Among all the LLM tools applied, ChatGPT was the most commonly mentioned. Other LLM tools included Bard, Microsoft Bing, Scholar AI, Perplexity, Gatortron, Claude, Command-xlarge-nightly, and Bloomz, as well as software developed by researchers based on commonly used LLM kernels. Currently, there are 2 main versions of ChatGPT available: GPT-3 (including GPT-3.5 and GPT-3.5-Turbo) and GPT-4. Most of the studies (48/68, 71%) specified the version of the tool used. The majority of the studies (25/48, 52%) only used GPT-3 or 3.5, likely due to the publication lag because these studies were conducted before the release of GPT-4. Given that GPT-4 outperforms GPT-3 in most tasks, future research should primarily use GPT-4.

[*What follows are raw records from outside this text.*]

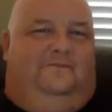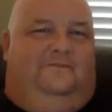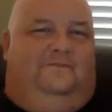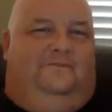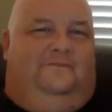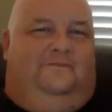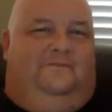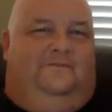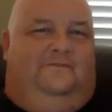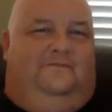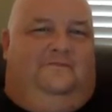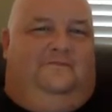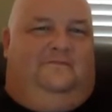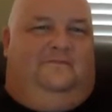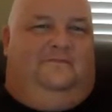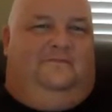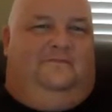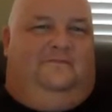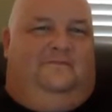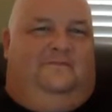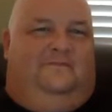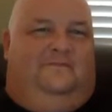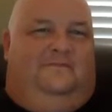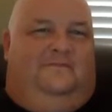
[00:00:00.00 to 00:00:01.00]

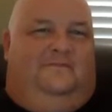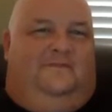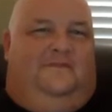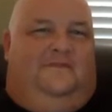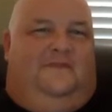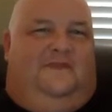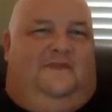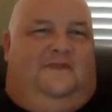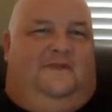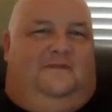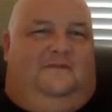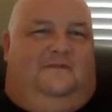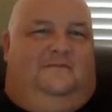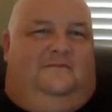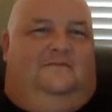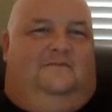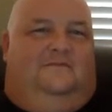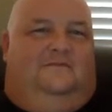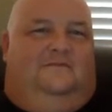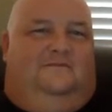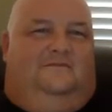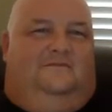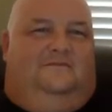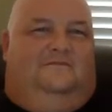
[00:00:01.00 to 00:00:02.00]

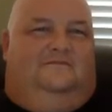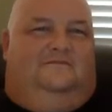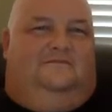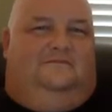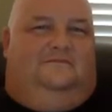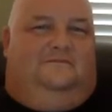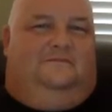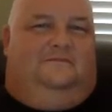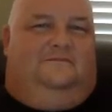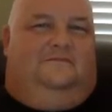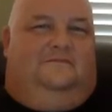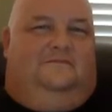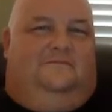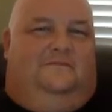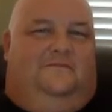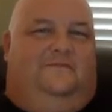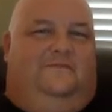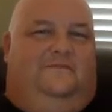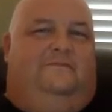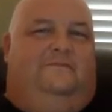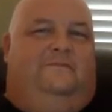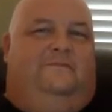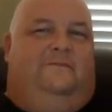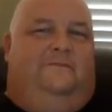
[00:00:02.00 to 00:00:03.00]

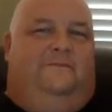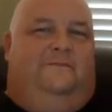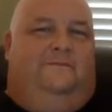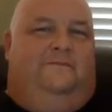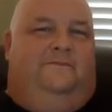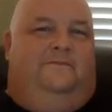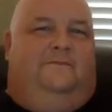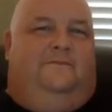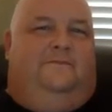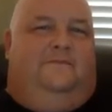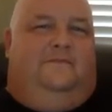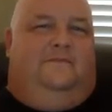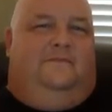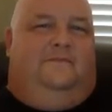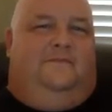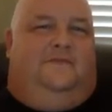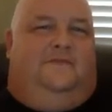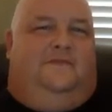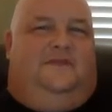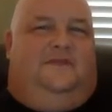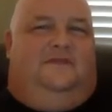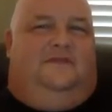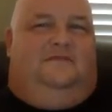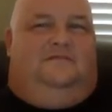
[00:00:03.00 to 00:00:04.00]

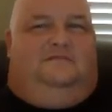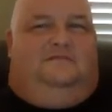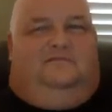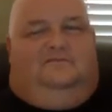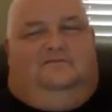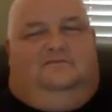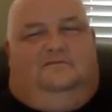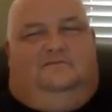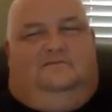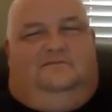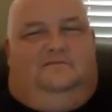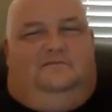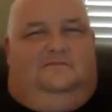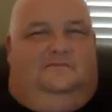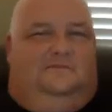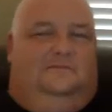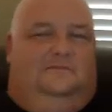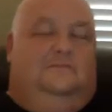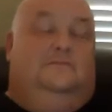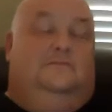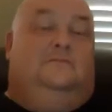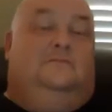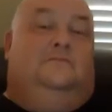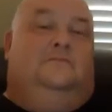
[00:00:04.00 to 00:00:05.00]

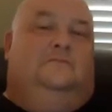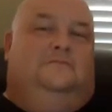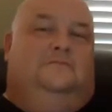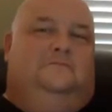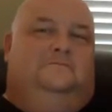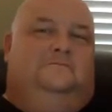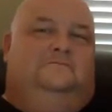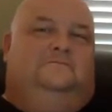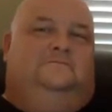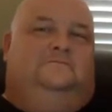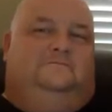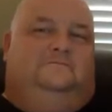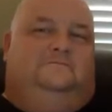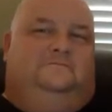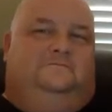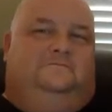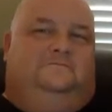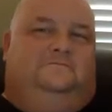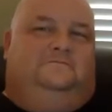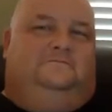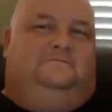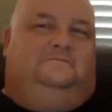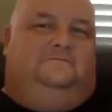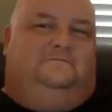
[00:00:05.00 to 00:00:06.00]

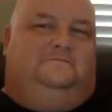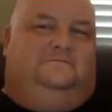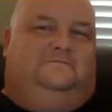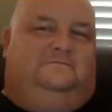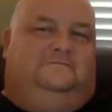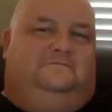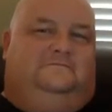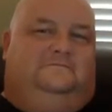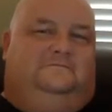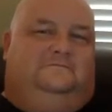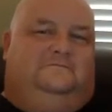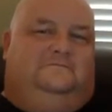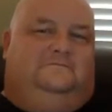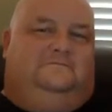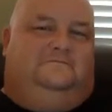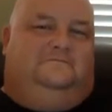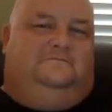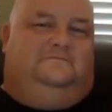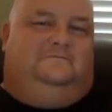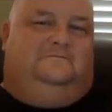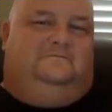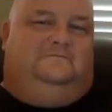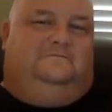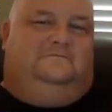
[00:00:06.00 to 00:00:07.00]

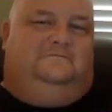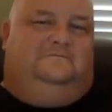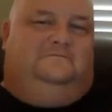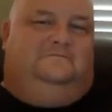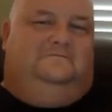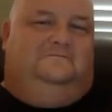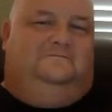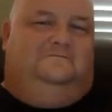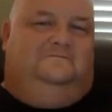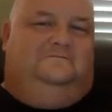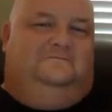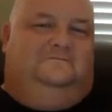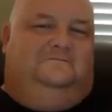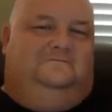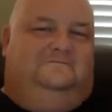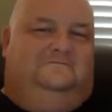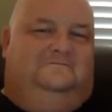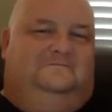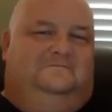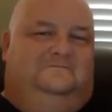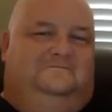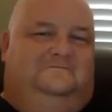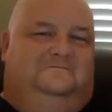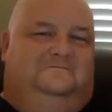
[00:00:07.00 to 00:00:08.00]
[no speech]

Model Performance Evaluation

As shown in Tables 1-3, there is considerable heterogeneity in the definition, measurement, and evaluation of LLM performance across the included studies. Currently, there is no unified research paradigm for the application of LLMs in medicine. Therefore, this review focused on different model performance evaluation metrics according to various application categories. For clinical applications of LLMs, we were particularly concerned with the accuracy of model reasoning and the readability of the generated text; unfortunately, the majority of the studies (39/47, 83%) relied on subjective assessments of the model’s performance. In studies with objective evaluations, the heterogeneity in the subtasks performed by the LLMs (including diagnosis, classification, clinical case analysis, and case text generation) prevented us from pooling the data. For diagnostic tasks alone, the accuracy ranged from 55% to 93% [24,53]. When performing disease classification tasks, GPT-4’s accuracy ranged from 2% to 100% [29,47] (Table 1). In studies on readability, the most commonly used metrics are the Flesch Reading Ease and the Flesch-Kincaid Grade Level (FKGL) scores. The FKGL metric correlates reading difficulty with years of education, providing a straightforward reflection of the readability of generated materials. In these studies, the generated texts had FKGL scores ranging from a minimum of 5.0 [38], indicating primary school reading difficulty, to the maximum required years of education [32], showing significant variability. This variability is likely due to differences in the research questions, methodologies, prompts, and evaluators. In the educational applications (eg, answering questions from examination papers), the most frequently used test source (7/12, 58%) was the Orthopaedic Surgery In-Training Examination (OITE). The test scores are widely recognized as performance evaluation metrics for the models, with final scores ranging from 45% to 73.6% due to differences in models and test selections (Table 2). For applications of LLMs in research and management, the flexible and varied nature of the tasks led to substantial differences in performance measurement and evaluation. Therefore, we collected the model inputs and major findings for a descriptive presentation (Table 3).

Discussion

Overview

Despite the relatively short time since their introduction and the absence of rigorous and comprehensive performance evaluation in highly specialized fields such as orthopedics, it is an undeniable fact that LLMs have already been made accessible to the public. Given the increasing acceptance and widespread adoption of LLMs, it is imperative for orthopedic surgeons to possess a comprehensive understanding of their operational mechanisms and limitations. Users should also delineate the safe application boundaries while harnessing the benefits offered by LLMs, all while mitigating potential risks in their daily clinical practice. This section presents a comprehensive overview of application examples and model performance across diverse fields, while providing strategic approaches to address LLMs based on our findings. In addition, in this section, we critically evaluate research methodologies and offer potential recommendations for future investigations.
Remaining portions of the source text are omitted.